Exercise instructions: Copy exactly, and only, the lines from the one with "[9.00-10.00s]" to the end of the listing; omit pictures.

Data excerpts:
══════

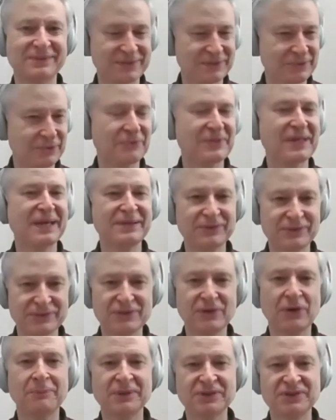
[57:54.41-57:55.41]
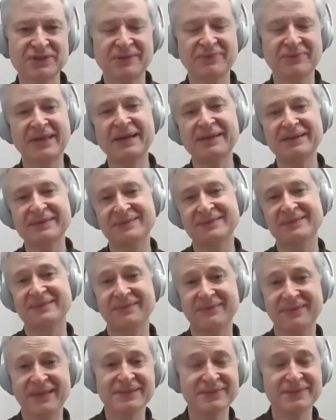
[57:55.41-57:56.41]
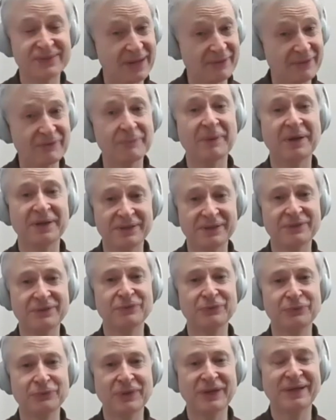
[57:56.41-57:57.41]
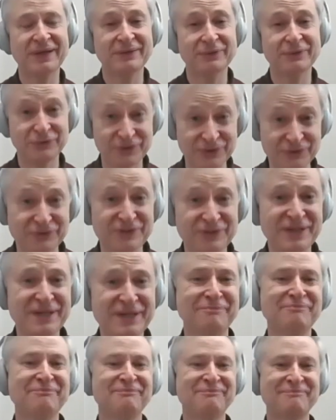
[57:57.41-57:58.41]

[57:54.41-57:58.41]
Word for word: So thank you so much. And thanks, thanks to everybody who, uh, who tuned in.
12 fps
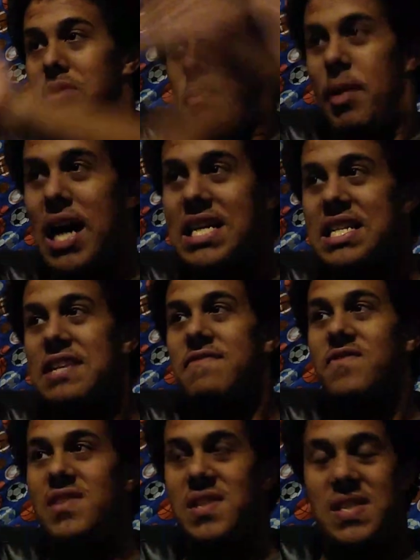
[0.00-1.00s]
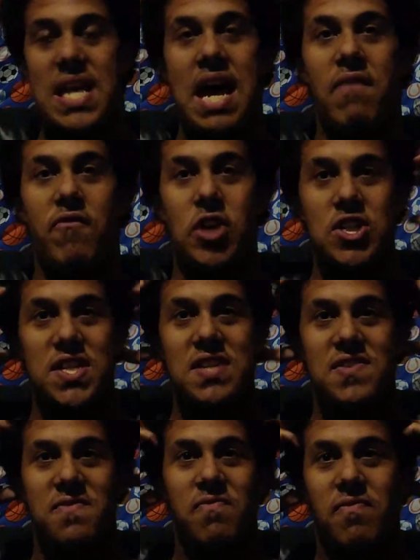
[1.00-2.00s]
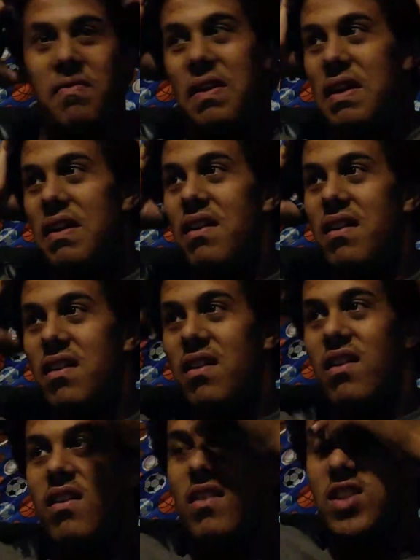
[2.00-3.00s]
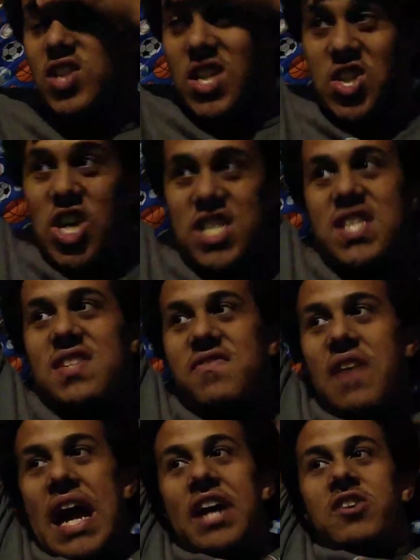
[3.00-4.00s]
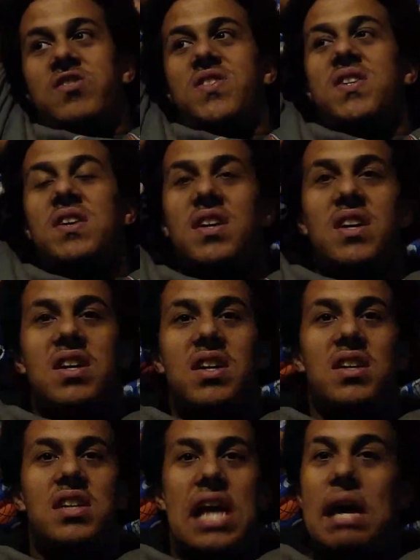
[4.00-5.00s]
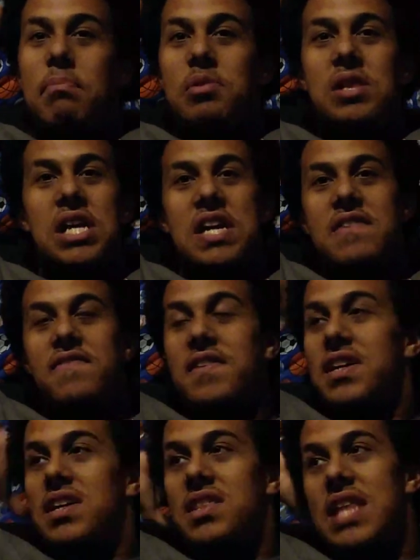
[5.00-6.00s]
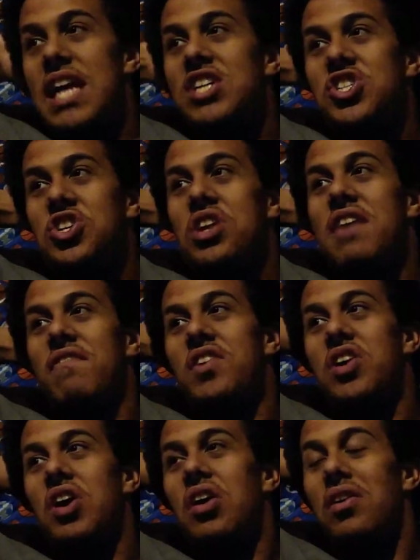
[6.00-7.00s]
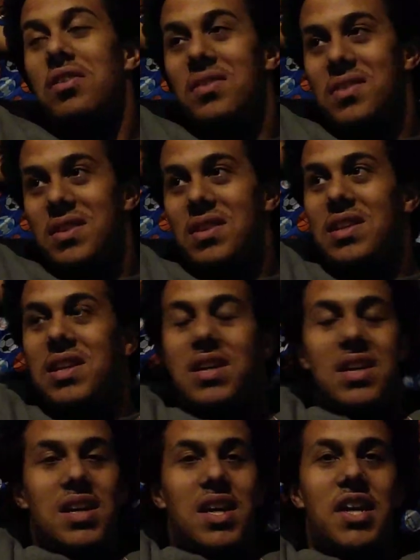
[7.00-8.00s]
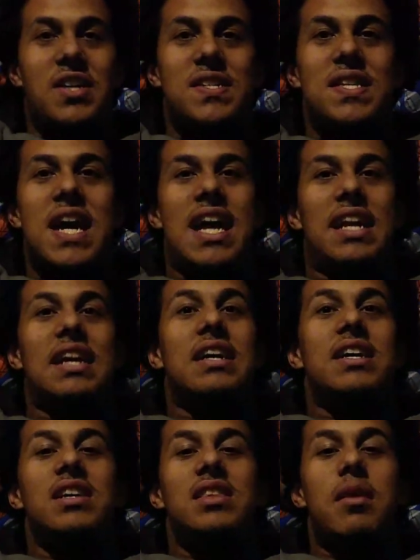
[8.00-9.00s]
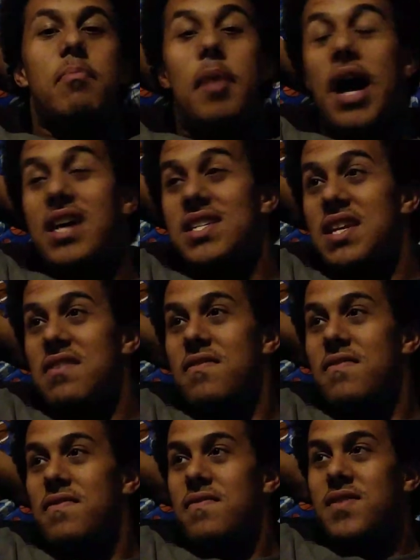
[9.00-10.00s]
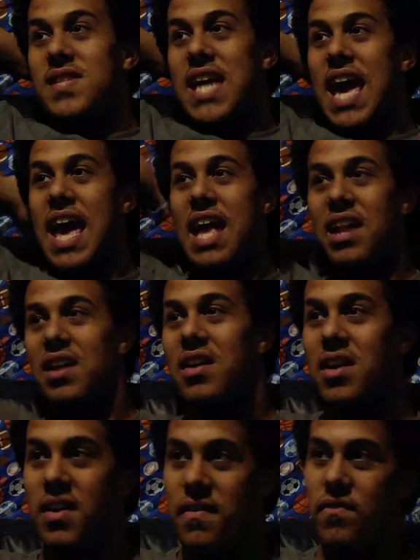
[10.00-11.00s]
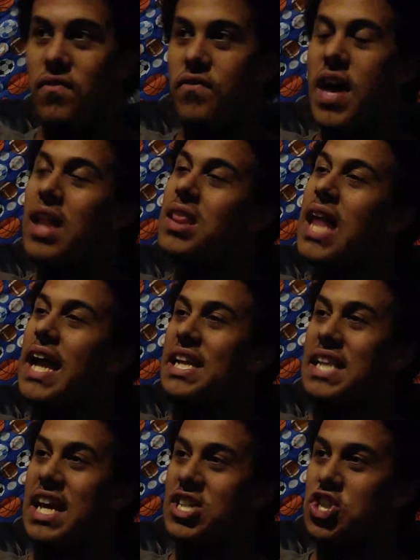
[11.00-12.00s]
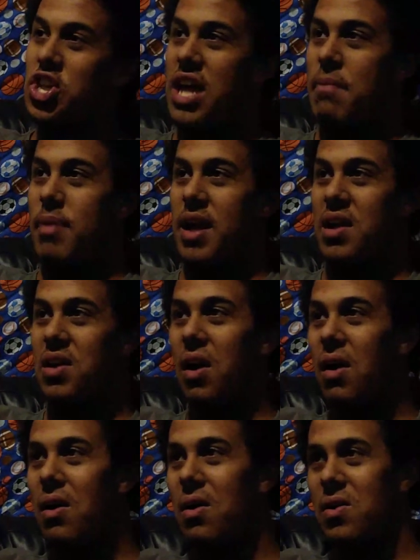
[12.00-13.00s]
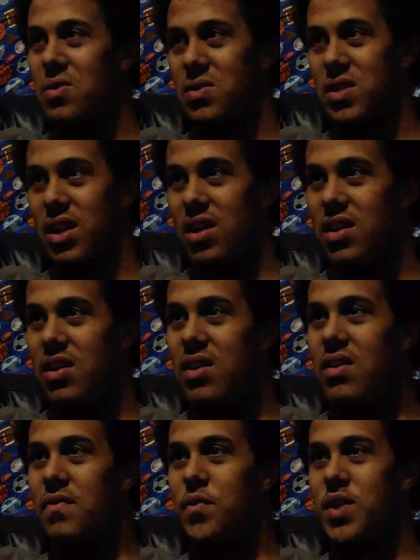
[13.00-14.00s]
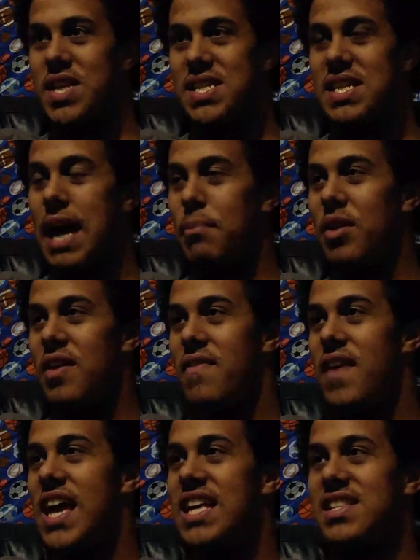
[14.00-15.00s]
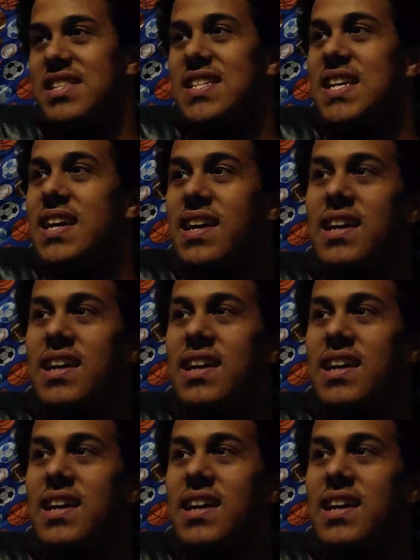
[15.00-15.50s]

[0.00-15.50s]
The Positive 10 versus the Justice Fighters. They believe they should have called. Here's the thing. The Positive 10 felt like they should have been called for this type of event.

══════

Your solution:
[9.00-10.00s]
[10.00-11.00s]
[11.00-12.00s]
[12.00-13.00s]
[13.00-14.00s]
[14.00-15.00s]
[15.00-15.50s]

[0.00-15.50s]
The Positive 10 versus the Justice Fighters. They believe they should have called. Here's the thing. The Positive 10 felt like they should have been called for this type of event.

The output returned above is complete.